»»
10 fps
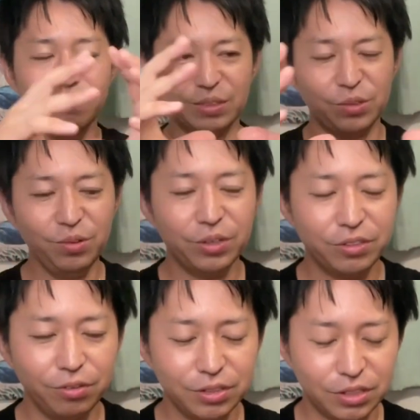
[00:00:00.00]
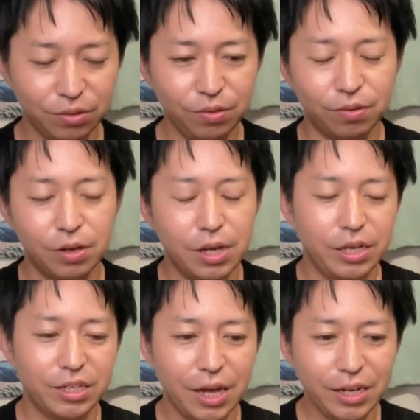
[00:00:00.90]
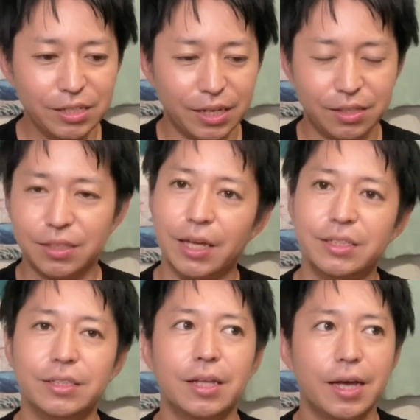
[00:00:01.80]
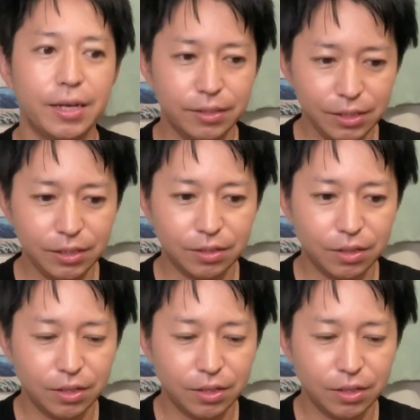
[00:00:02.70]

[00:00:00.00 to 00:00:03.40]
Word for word: その一つの光だった時代に、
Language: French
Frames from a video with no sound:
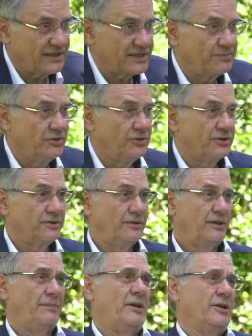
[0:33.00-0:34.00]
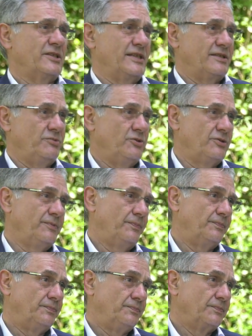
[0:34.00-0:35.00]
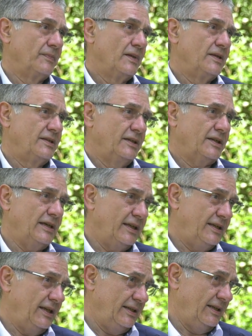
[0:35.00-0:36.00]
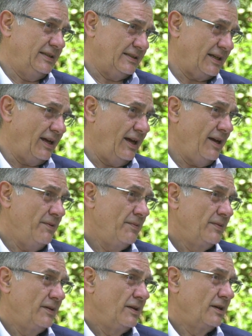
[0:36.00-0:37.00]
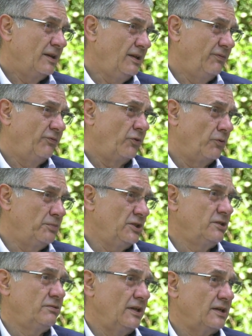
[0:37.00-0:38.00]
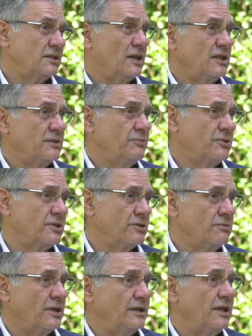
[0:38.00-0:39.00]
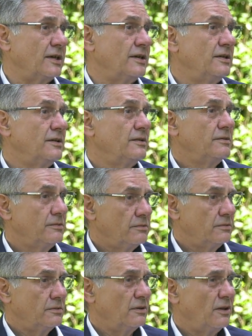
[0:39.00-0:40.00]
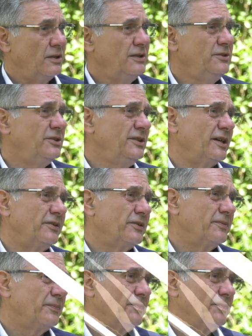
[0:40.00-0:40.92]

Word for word: 16 minutes. Les meilleures 16 minutes. C'est-à-dire qu'il y, a des trains qui font Bischwiller-Strasbourg sans aucun arrêt, en ligne directe.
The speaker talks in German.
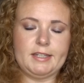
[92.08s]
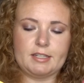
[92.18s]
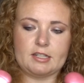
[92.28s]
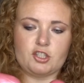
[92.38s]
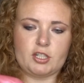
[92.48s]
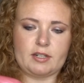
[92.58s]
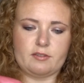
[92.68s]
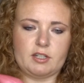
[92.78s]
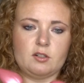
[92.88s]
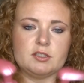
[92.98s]
Gehe ich ganz stark
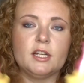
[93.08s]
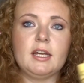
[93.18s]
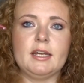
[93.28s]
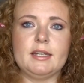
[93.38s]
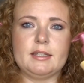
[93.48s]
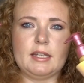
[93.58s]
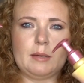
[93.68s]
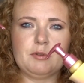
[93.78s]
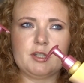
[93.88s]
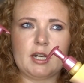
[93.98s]
von aus. Die
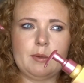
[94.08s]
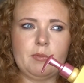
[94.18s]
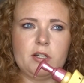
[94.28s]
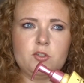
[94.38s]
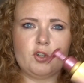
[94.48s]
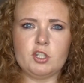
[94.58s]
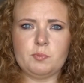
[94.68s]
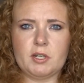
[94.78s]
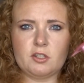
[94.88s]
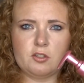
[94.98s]
habe ich einmal
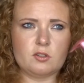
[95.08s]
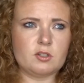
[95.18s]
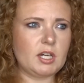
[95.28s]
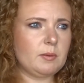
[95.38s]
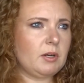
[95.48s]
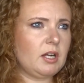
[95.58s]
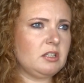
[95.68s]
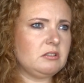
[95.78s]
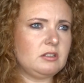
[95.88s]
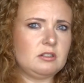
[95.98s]
Trash-Päckchen und
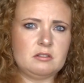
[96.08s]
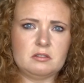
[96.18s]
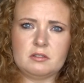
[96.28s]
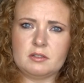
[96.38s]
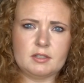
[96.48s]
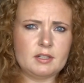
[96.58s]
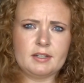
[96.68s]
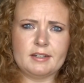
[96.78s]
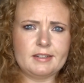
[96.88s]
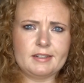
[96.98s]
einmal
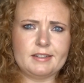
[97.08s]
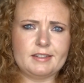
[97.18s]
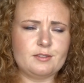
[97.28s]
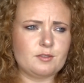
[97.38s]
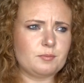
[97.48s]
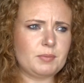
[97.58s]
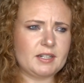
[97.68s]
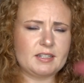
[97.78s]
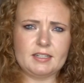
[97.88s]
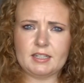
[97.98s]
in so ein
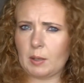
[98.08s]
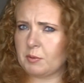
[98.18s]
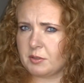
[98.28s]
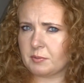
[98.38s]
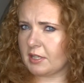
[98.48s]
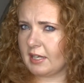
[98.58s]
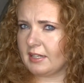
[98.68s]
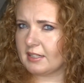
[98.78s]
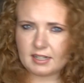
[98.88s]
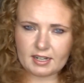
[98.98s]
Paket, glaube ich, im
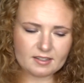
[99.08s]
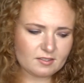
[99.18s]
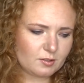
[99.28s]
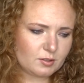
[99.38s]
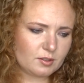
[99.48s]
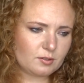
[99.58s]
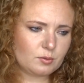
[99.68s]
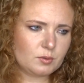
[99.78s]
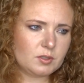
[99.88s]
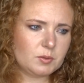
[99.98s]
Kleiderkreisel oder
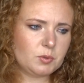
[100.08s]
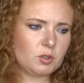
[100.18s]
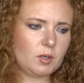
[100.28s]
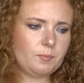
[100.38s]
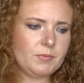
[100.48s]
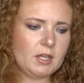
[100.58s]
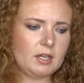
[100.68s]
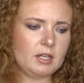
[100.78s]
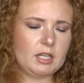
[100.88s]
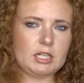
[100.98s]
so äh, bekommen.
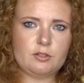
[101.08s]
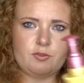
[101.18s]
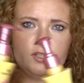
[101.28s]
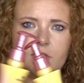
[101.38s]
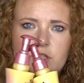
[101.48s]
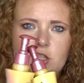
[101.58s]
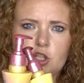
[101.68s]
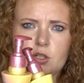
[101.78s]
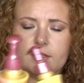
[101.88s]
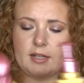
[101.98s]
Ich finde
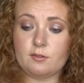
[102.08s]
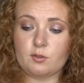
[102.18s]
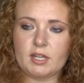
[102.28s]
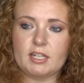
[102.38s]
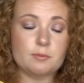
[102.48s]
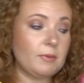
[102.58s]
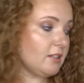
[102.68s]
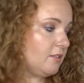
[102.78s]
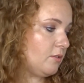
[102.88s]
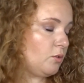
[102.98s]
die äh, ganz okay. Ich
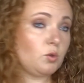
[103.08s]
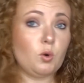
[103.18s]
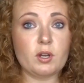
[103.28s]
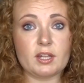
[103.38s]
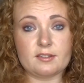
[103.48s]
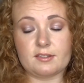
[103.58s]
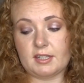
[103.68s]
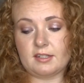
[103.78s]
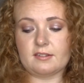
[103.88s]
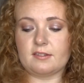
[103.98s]
mag diesen Geruch ja
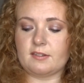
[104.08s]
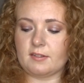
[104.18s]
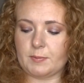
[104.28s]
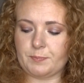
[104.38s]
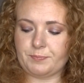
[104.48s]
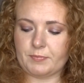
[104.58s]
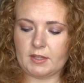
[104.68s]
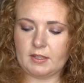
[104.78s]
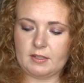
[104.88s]
sehr. Das ist ähm,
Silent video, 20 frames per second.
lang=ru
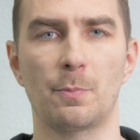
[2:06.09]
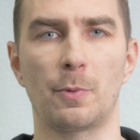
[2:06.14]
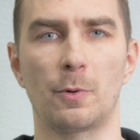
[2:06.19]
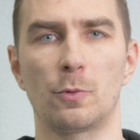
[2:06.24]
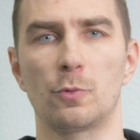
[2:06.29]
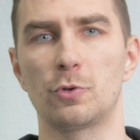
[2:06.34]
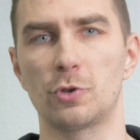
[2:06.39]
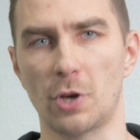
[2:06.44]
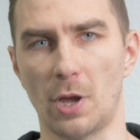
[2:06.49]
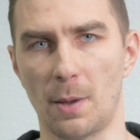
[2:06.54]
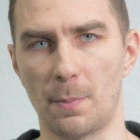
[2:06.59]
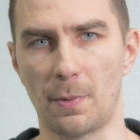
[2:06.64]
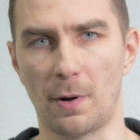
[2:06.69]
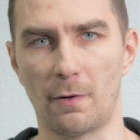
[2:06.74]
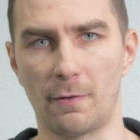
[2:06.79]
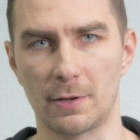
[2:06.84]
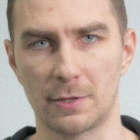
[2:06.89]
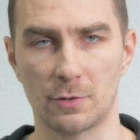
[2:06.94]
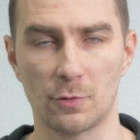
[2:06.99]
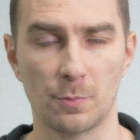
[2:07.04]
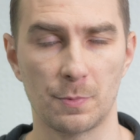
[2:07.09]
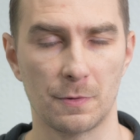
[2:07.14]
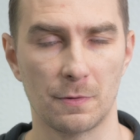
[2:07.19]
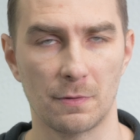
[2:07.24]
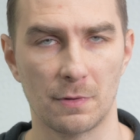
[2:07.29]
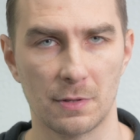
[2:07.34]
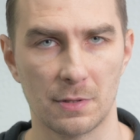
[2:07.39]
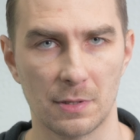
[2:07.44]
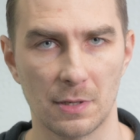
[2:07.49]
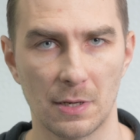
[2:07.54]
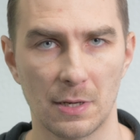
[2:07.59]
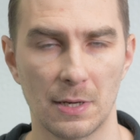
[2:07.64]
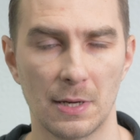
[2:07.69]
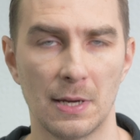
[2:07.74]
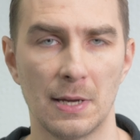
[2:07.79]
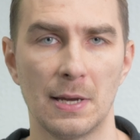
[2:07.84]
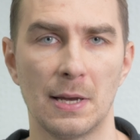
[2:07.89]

получая право собственности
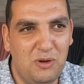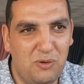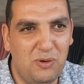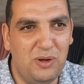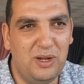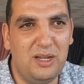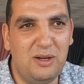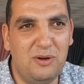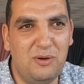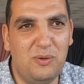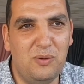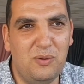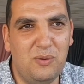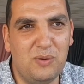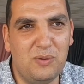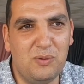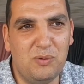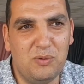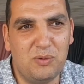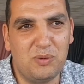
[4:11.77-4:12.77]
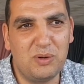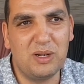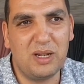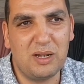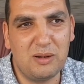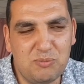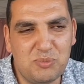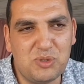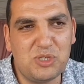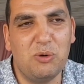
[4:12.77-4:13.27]

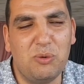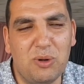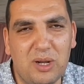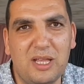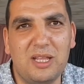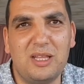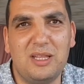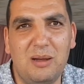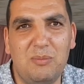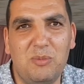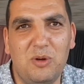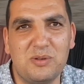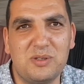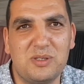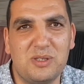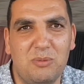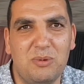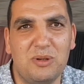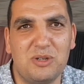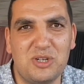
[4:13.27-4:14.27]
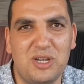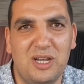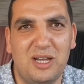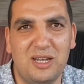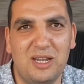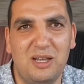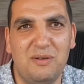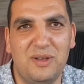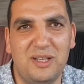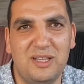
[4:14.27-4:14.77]
ونمشيو لقدام اونصومبل ان شاء
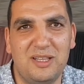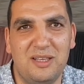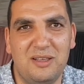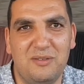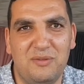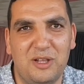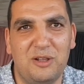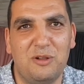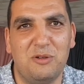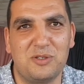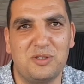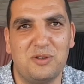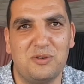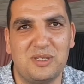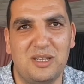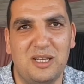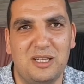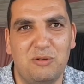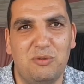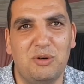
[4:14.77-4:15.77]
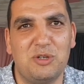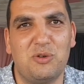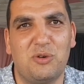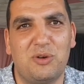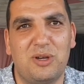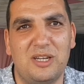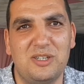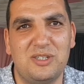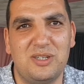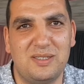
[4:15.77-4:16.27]
الله في هذا في هذا لوسونس هذه
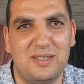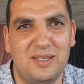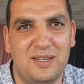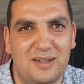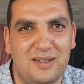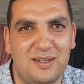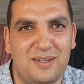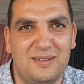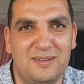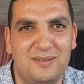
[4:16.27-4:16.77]
وشكرا جزيلا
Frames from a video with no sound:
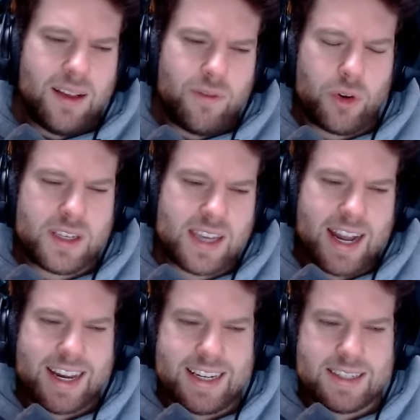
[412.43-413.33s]
wo ich
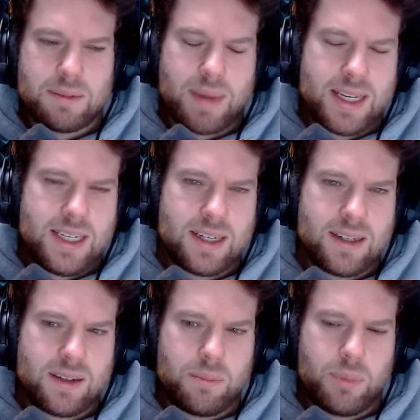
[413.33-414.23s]
sage, das sind
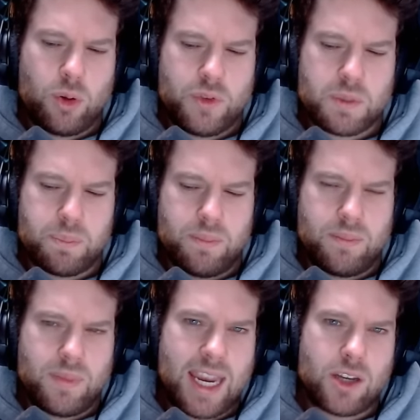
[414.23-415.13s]
manche
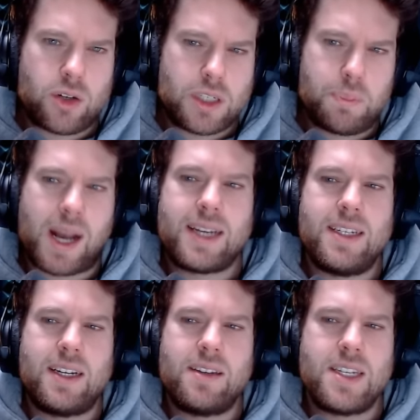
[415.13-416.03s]

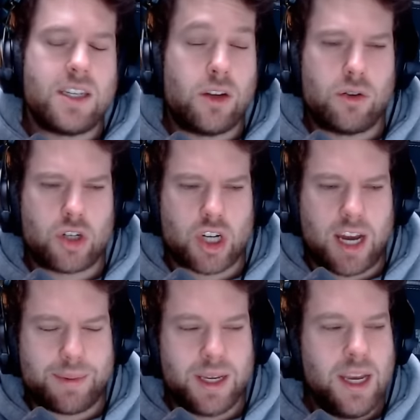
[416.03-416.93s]
Berufsethos-Praktiken, die ich nicht
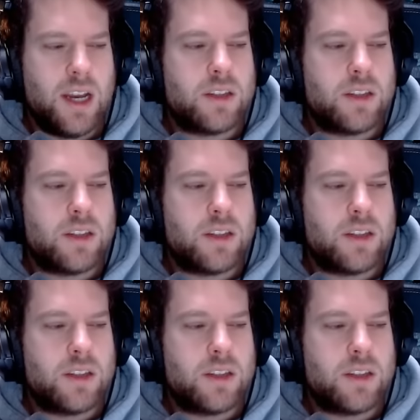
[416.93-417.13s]
unterschreibe.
««
#### [Problem requirements]
Beginning at the line that holds "[412.43-413.33s]" and ending with the last line of the entries, please set down each line exactly, leaving every picture out.

#### [Written answer]
[412.43-413.33s]
wo ich
[413.33-414.23s]
sage, das sind
[414.23-415.13s]
manche
[415.13-416.03s]

[416.03-416.93s]
Berufsethos-Praktiken, die ich nicht
[416.93-417.13s]
unterschreibe.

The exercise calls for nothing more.